Copy out, exactly and with nothing else, the stretch of lines that starts at the line containing "[4:43.74-4:44.64]" and finishes at the end of the data.
------ DATA TO USE
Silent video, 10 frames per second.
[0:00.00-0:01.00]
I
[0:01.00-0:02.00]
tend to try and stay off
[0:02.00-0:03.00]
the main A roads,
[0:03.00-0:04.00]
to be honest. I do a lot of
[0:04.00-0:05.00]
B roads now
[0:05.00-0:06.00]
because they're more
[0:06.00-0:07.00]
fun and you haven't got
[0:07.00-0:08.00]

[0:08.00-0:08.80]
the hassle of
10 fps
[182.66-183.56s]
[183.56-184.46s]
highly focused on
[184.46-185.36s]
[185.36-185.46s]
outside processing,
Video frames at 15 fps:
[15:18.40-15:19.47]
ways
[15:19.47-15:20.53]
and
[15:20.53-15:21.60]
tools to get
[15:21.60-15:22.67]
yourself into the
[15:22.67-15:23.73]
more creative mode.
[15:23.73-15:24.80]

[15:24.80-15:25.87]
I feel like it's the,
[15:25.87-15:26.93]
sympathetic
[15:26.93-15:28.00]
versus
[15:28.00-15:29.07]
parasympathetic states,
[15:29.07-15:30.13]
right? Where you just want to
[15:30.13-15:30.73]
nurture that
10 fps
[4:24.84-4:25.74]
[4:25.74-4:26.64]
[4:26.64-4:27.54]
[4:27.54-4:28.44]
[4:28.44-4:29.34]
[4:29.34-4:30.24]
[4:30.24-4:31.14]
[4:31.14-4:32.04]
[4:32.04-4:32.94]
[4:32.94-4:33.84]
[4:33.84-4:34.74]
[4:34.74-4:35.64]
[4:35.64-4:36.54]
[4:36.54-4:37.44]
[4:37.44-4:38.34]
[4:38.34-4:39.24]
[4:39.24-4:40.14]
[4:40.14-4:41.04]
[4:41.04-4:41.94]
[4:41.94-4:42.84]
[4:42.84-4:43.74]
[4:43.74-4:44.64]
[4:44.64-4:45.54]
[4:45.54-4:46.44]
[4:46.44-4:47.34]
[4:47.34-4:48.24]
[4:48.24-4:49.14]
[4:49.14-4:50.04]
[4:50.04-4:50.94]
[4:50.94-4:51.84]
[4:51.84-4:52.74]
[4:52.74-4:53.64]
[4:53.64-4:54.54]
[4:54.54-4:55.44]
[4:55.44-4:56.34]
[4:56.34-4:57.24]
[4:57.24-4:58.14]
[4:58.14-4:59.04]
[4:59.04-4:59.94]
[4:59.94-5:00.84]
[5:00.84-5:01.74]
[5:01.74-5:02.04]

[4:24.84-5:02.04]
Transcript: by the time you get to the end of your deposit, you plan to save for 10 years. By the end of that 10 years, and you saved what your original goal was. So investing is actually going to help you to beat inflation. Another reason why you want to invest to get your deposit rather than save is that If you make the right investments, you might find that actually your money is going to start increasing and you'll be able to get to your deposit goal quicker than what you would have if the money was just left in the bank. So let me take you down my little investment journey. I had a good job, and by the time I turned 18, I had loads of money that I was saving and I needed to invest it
------------
**EXPECTED ANSWER**
[4:43.74-4:44.64]
[4:44.64-4:45.54]
[4:45.54-4:46.44]
[4:46.44-4:47.34]
[4:47.34-4:48.24]
[4:48.24-4:49.14]
[4:49.14-4:50.04]
[4:50.04-4:50.94]
[4:50.94-4:51.84]
[4:51.84-4:52.74]
[4:52.74-4:53.64]
[4:53.64-4:54.54]
[4:54.54-4:55.44]
[4:55.44-4:56.34]
[4:56.34-4:57.24]
[4:57.24-4:58.14]
[4:58.14-4:59.04]
[4:59.04-4:59.94]
[4:59.94-5:00.84]
[5:00.84-5:01.74]
[5:01.74-5:02.04]

[4:24.84-5:02.04]
Transcript: by the time you get to the end of your deposit, you plan to save for 10 years. By the end of that 10 years, and you saved what your original goal was. So investing is actually going to help you to beat inflation. Another reason why you want to invest to get your deposit rather than save is that If you make the right investments, you might find that actually your money is going to start increasing and you'll be able to get to your deposit goal quicker than what you would have if the money was just left in the bank. So let me take you down my little investment journey. I had a good job, and by the time I turned 18, I had loads of money that I was saving and I needed to invest it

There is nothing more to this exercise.